BEGIN Material for this task

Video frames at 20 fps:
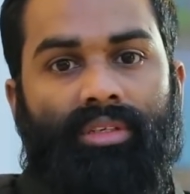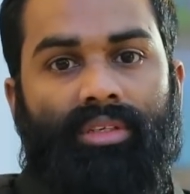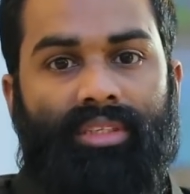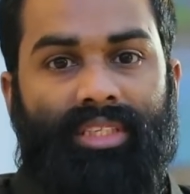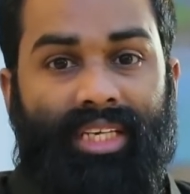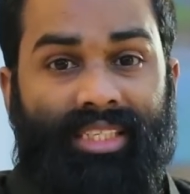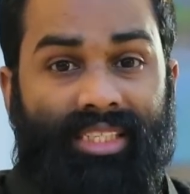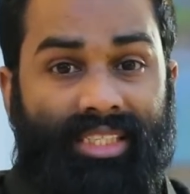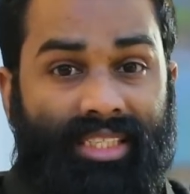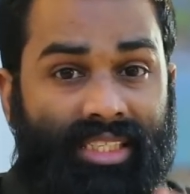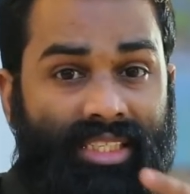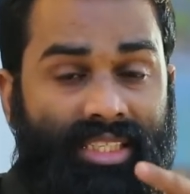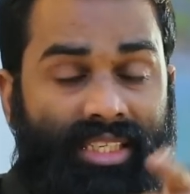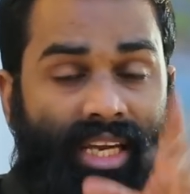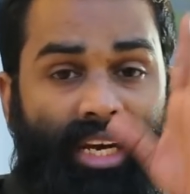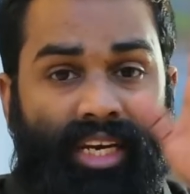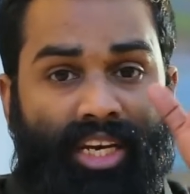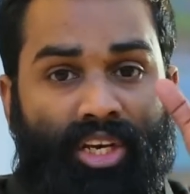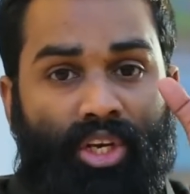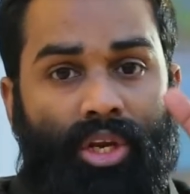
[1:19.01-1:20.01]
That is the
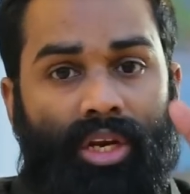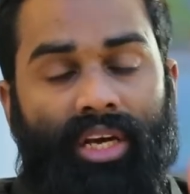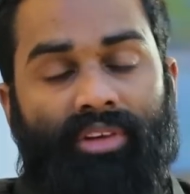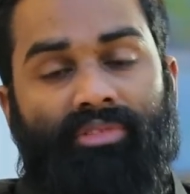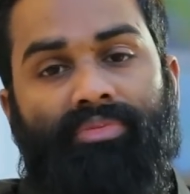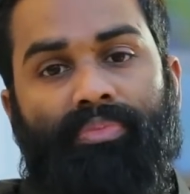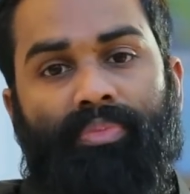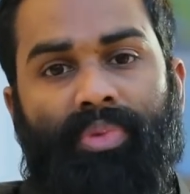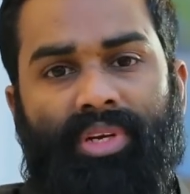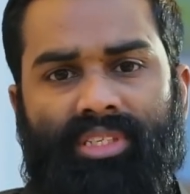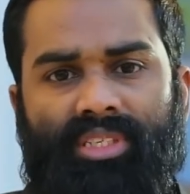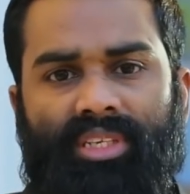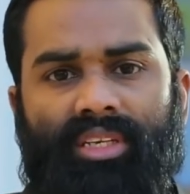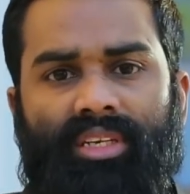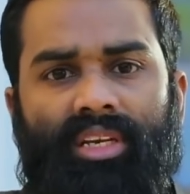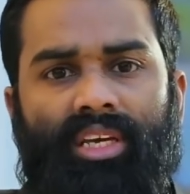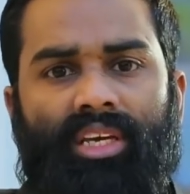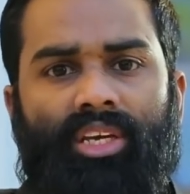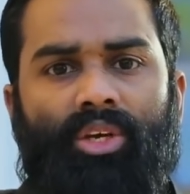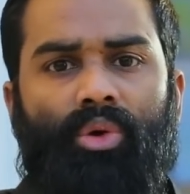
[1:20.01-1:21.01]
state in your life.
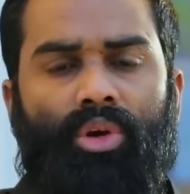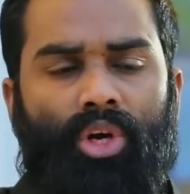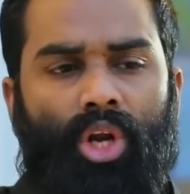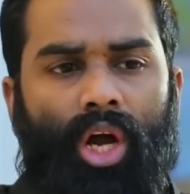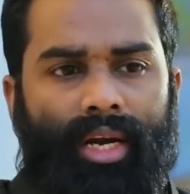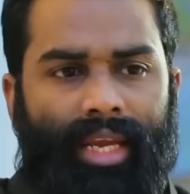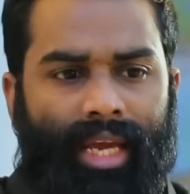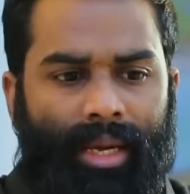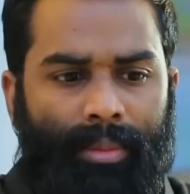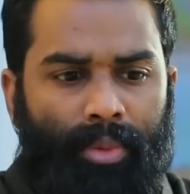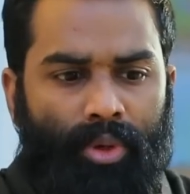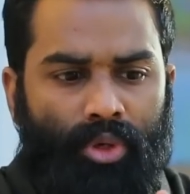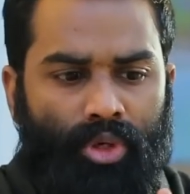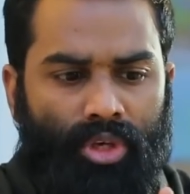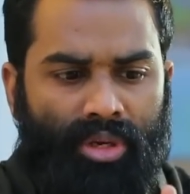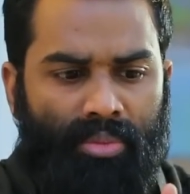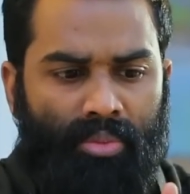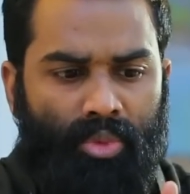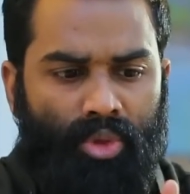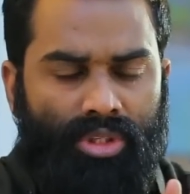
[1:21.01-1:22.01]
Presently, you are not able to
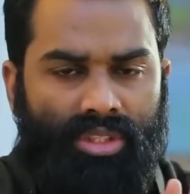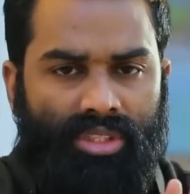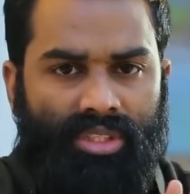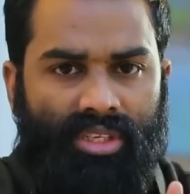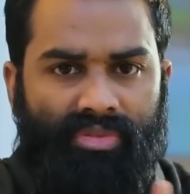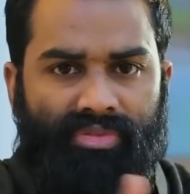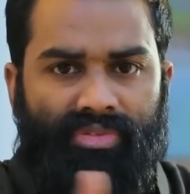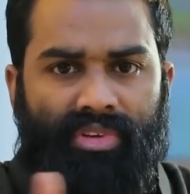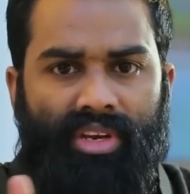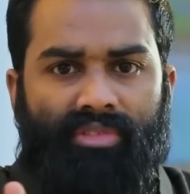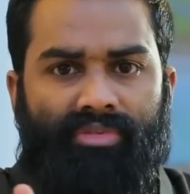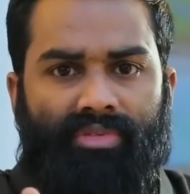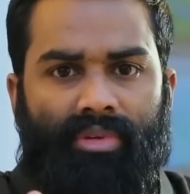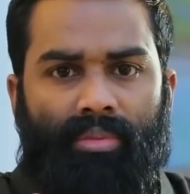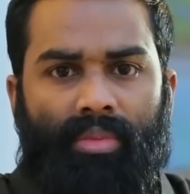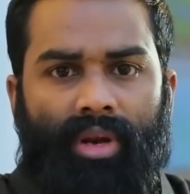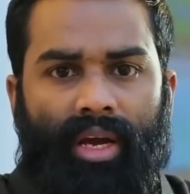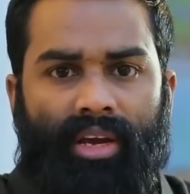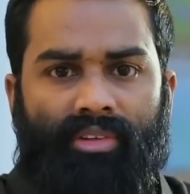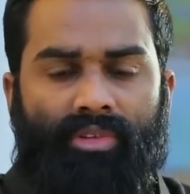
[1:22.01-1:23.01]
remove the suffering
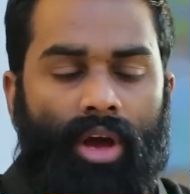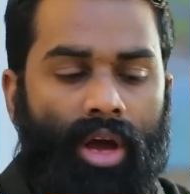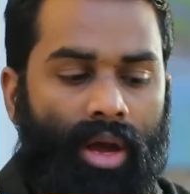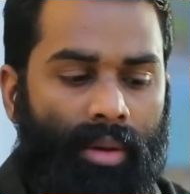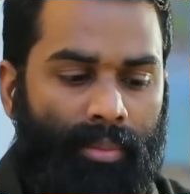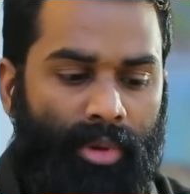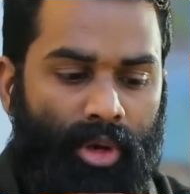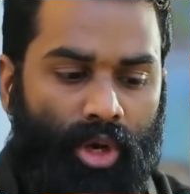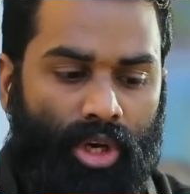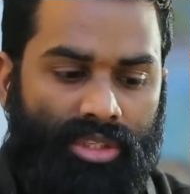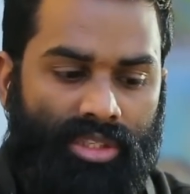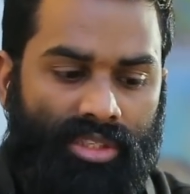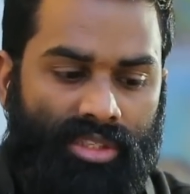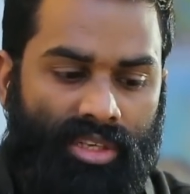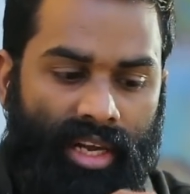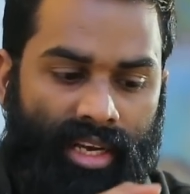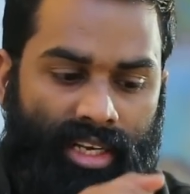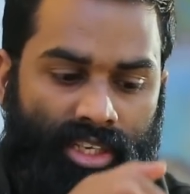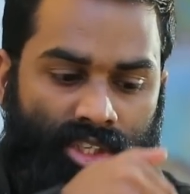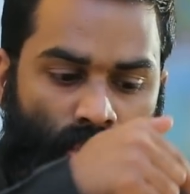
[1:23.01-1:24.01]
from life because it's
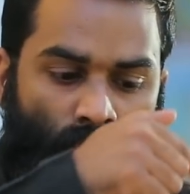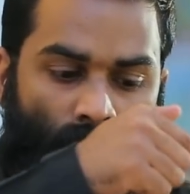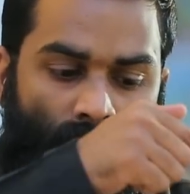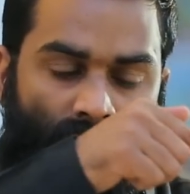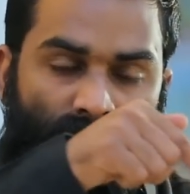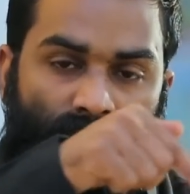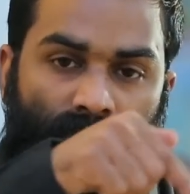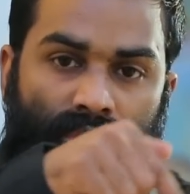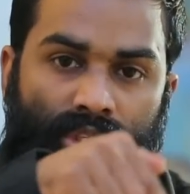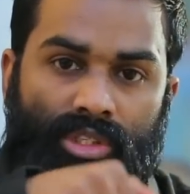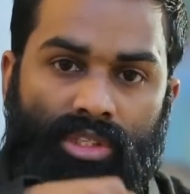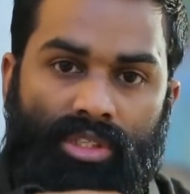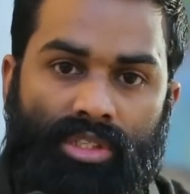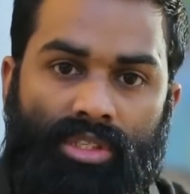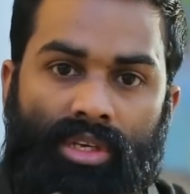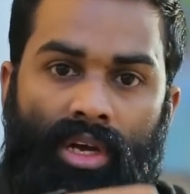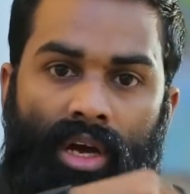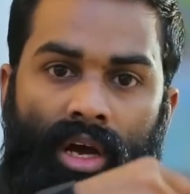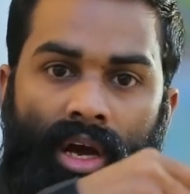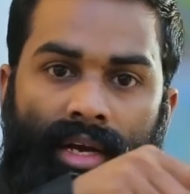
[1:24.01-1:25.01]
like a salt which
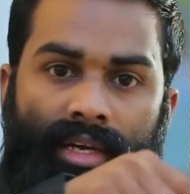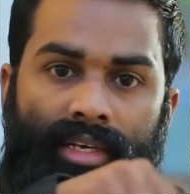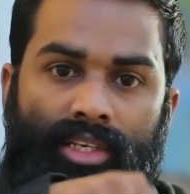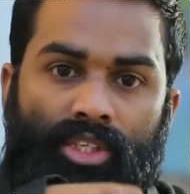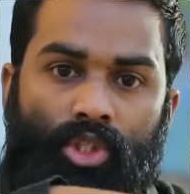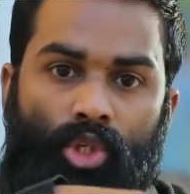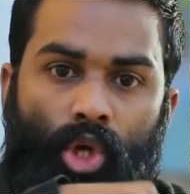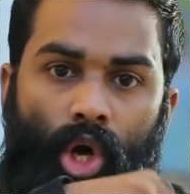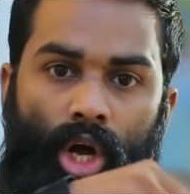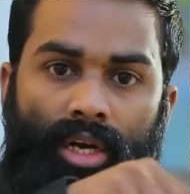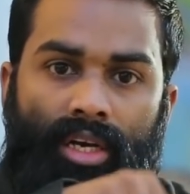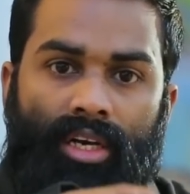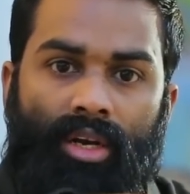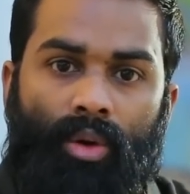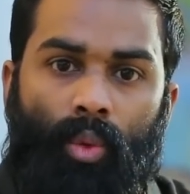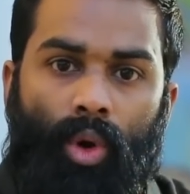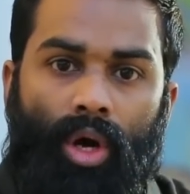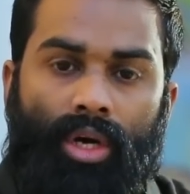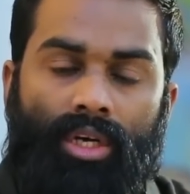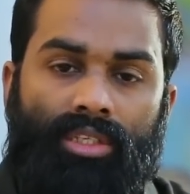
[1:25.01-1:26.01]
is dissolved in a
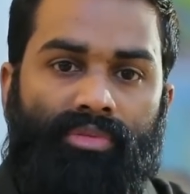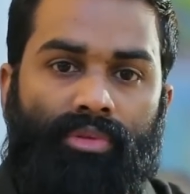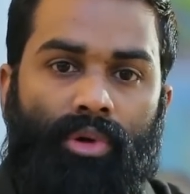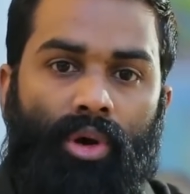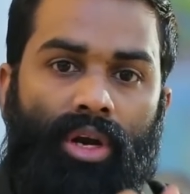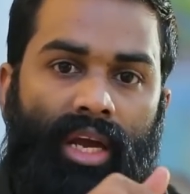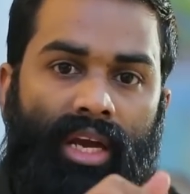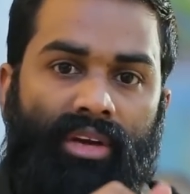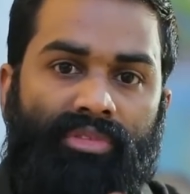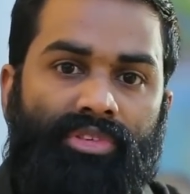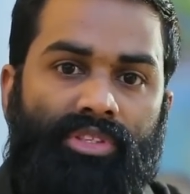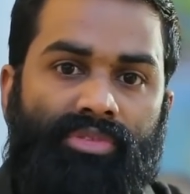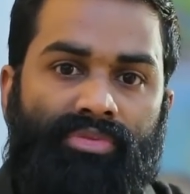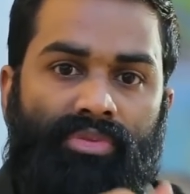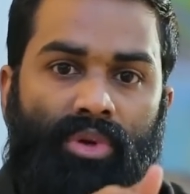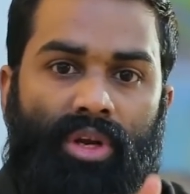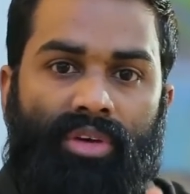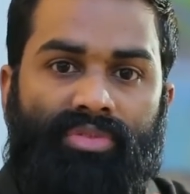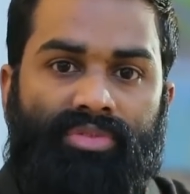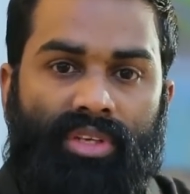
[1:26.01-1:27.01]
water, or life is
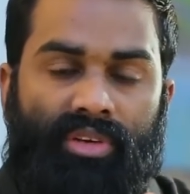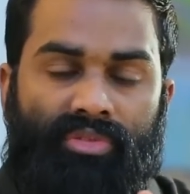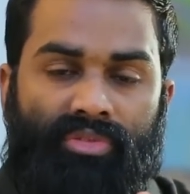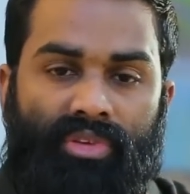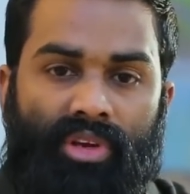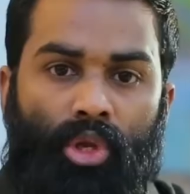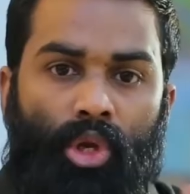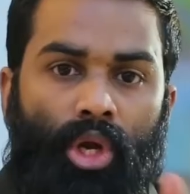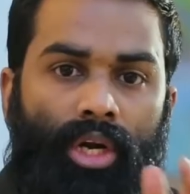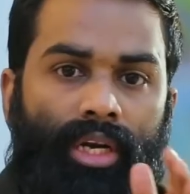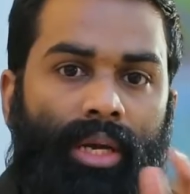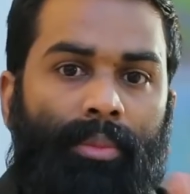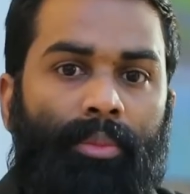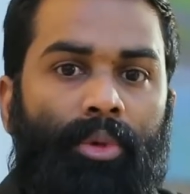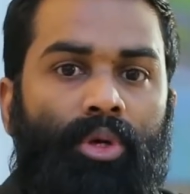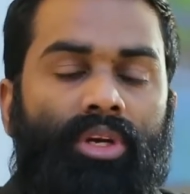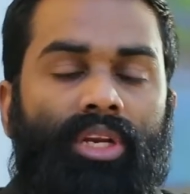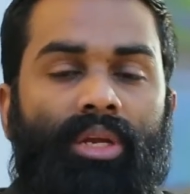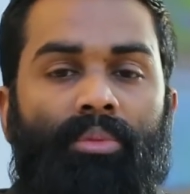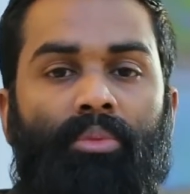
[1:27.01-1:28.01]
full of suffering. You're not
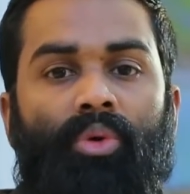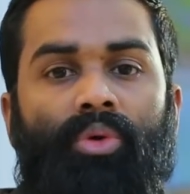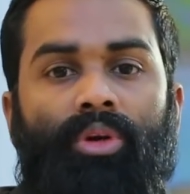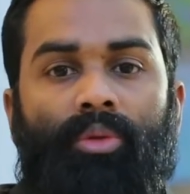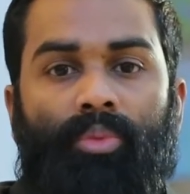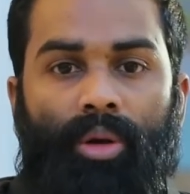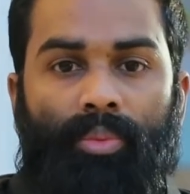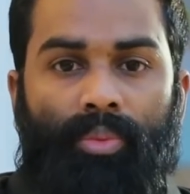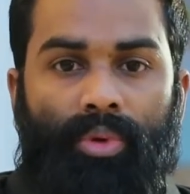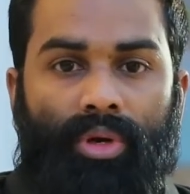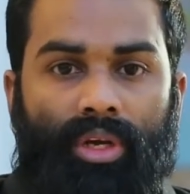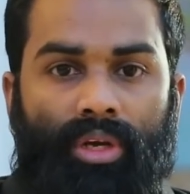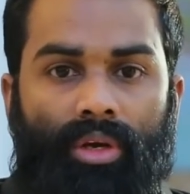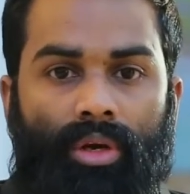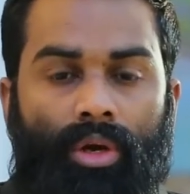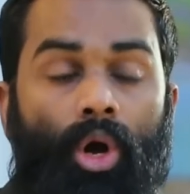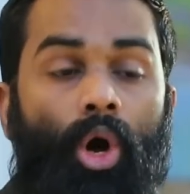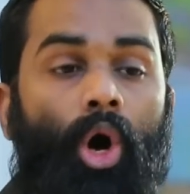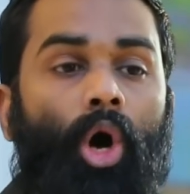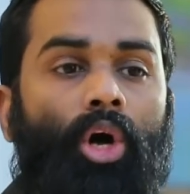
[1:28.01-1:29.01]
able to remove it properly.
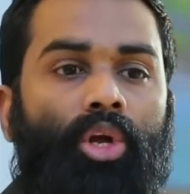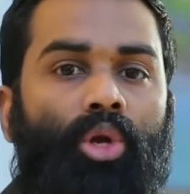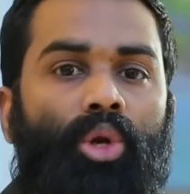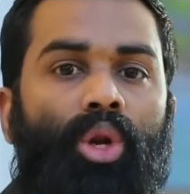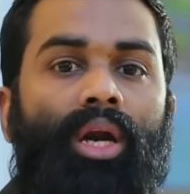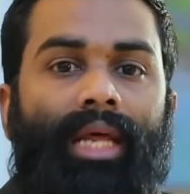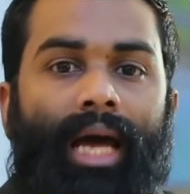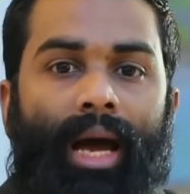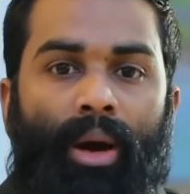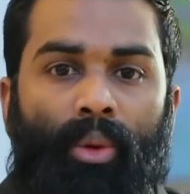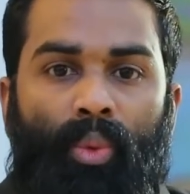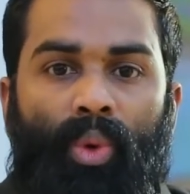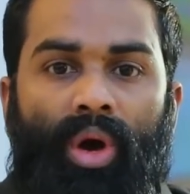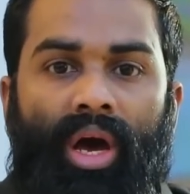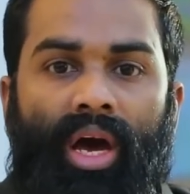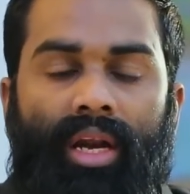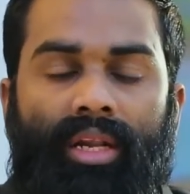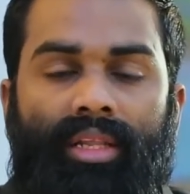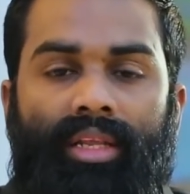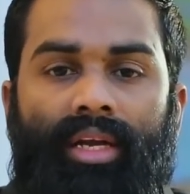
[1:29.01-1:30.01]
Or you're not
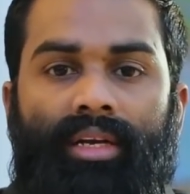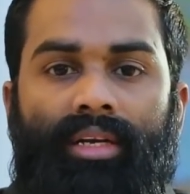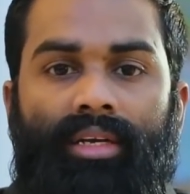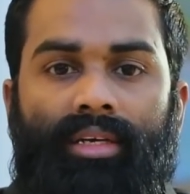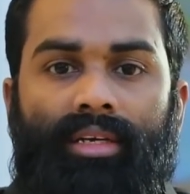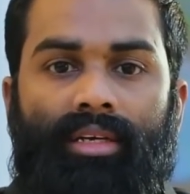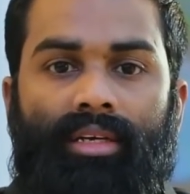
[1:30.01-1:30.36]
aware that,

END Material for this task

(Aim of the task):
Reproduce the data above exactly, leaving out any picture in it.

(Answer below):
Video frames at 20 fps:
[1:19.01-1:20.01]
That is the
[1:20.01-1:21.01]
state in your life.
[1:21.01-1:22.01]
Presently, you are not able to
[1:22.01-1:23.01]
remove the suffering
[1:23.01-1:24.01]
from life because it's
[1:24.01-1:25.01]
like a salt which
[1:25.01-1:26.01]
is dissolved in a
[1:26.01-1:27.01]
water, or life is
[1:27.01-1:28.01]
full of suffering. You're not
[1:28.01-1:29.01]
able to remove it properly.
[1:29.01-1:30.01]
Or you're not
[1:30.01-1:30.36]
aware that,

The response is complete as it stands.